Uitgaande van hun interesse en mogelijkheden kunnen de leerlingen door middel van creatief werk uiting geven aan hun gedachten en gevoelens. Kinderen leren op een natuurlijke manier de technieken van verschillende expressievormen te hanteren. 

Nieuwe technieken en vaardigheden worden daarnaast aangeboden om de leerlingen steeds meer mogelijkheden te laten ervaren.

Correspondentie

Corresponderen is een van de manieren om te ervaren hoe zinvol en plezierig schrijven kan zijn. Daarom corresponderen groepen op de Freinetschool Delft met andere groepen binnen de school, in het land of soms zelfs in het buitenland.
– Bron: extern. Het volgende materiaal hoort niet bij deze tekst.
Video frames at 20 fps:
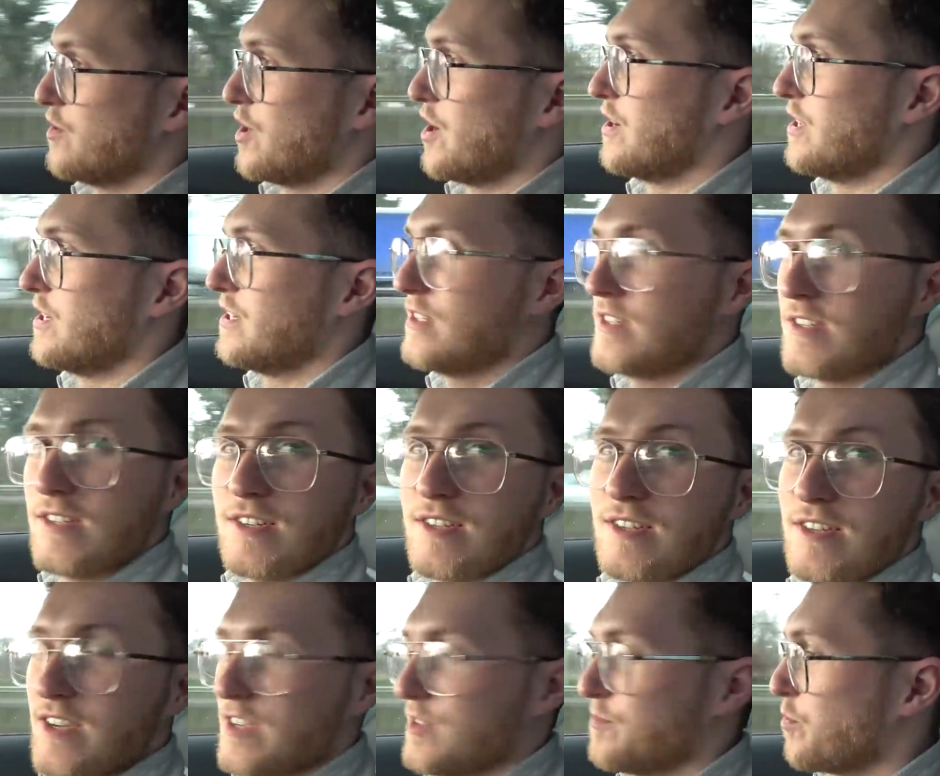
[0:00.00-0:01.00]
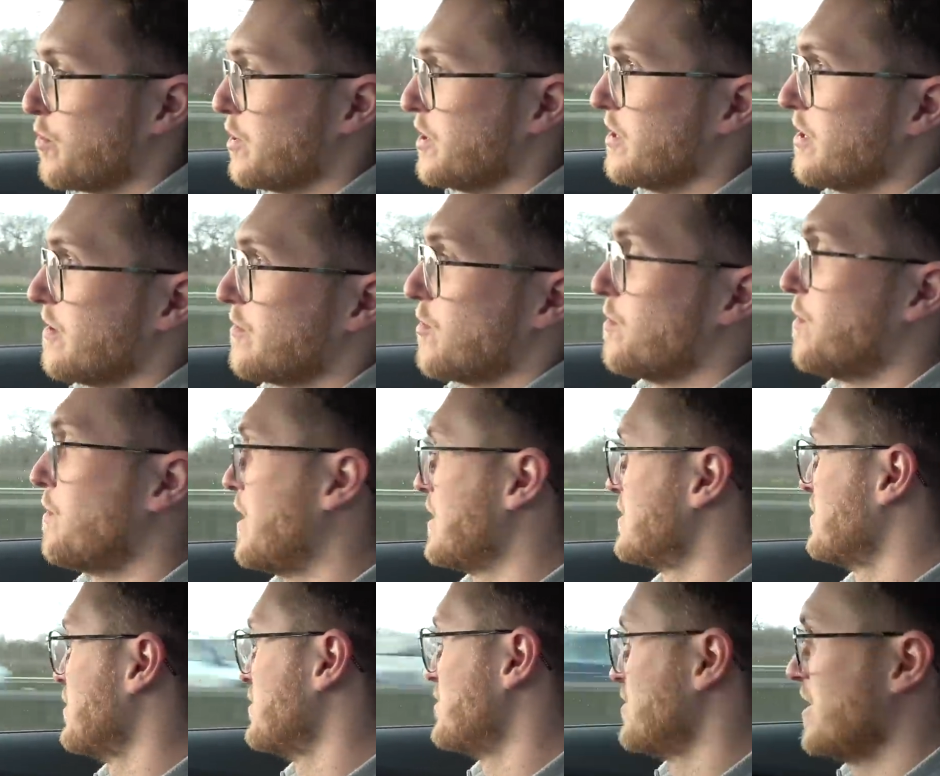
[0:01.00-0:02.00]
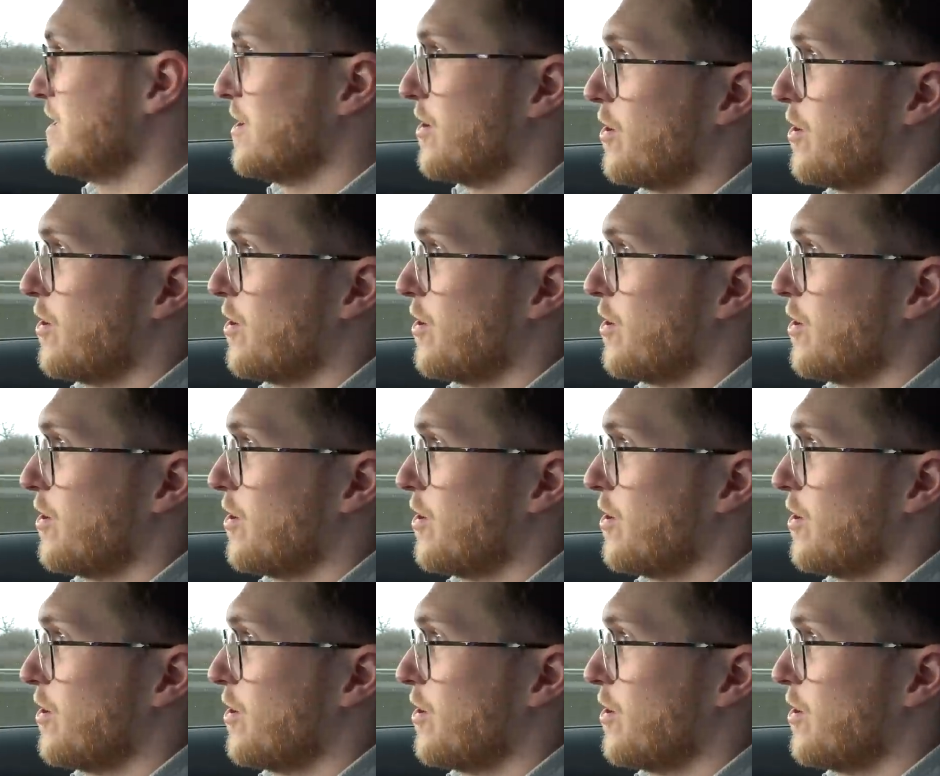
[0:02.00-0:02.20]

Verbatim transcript: of journey is brilliant. I've got my massage seat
Drukken en vermenigvuldigen

Om tekeningen en teksten te kunnen verspreiden en uitwisselen moet het vermenigvuldigd worden. Daar zijn vele technieken voor. De drukpers, de limograaf, het fotokopieerapparaat of de printer. Met bijv. linosnede, zeefdruk, kartondruk en dergelijke kunnen de illustraties bij de tekst afgedrukt worden. Door deze technieken zelf te gebruiken leren de leerlingen dat kranten, websites en boeken communicatiemiddelen zijn met ideeën die van andere mensen komen en dat deze bekritiseerbaar zijn.

 

Logboek in de onderbouw

Dit is een boek, waarin de leerlingen bij toerbeurt gebeurtenissen in de klas, die van belang zijn, weergeven. Zij doen dit door iets in het boek te tekenen en te schrijven of te plakken.

Door het logboek ervaren kinderen één van de functies van schrijven; het vastleggen van dingen die je meemaakt, zodat je het later terug kunt lezen. Het logboek geeft ook structuur in de tijd.

Klassenkrant of klassendagboek in de bovenbouw

Via de klassenkrant worden anderen geïnformeerd over wat er in de klas gebeurt. Dat zijn ouders en belangstellenden, maar natuurlijk ook de andere groepen. In de klassenkrant staan verhalen, ­gedichten, rekenontdekkingen, verslagen en ­tekeningen die in de klas centraal hebben gestaan en door de leerlingen zijn geschreven.

Klassendiensten

Bij klassendiensten wordt een groot aantal dagelijkse activiteiten, die nodig zijn om goed te kunnen werken ( bijv.: de kast opruimen, de vloer vegen, planten water geven), verdeeld en uitgevoerd. Hierbij dragen de leerlingen zelf de verantwoording.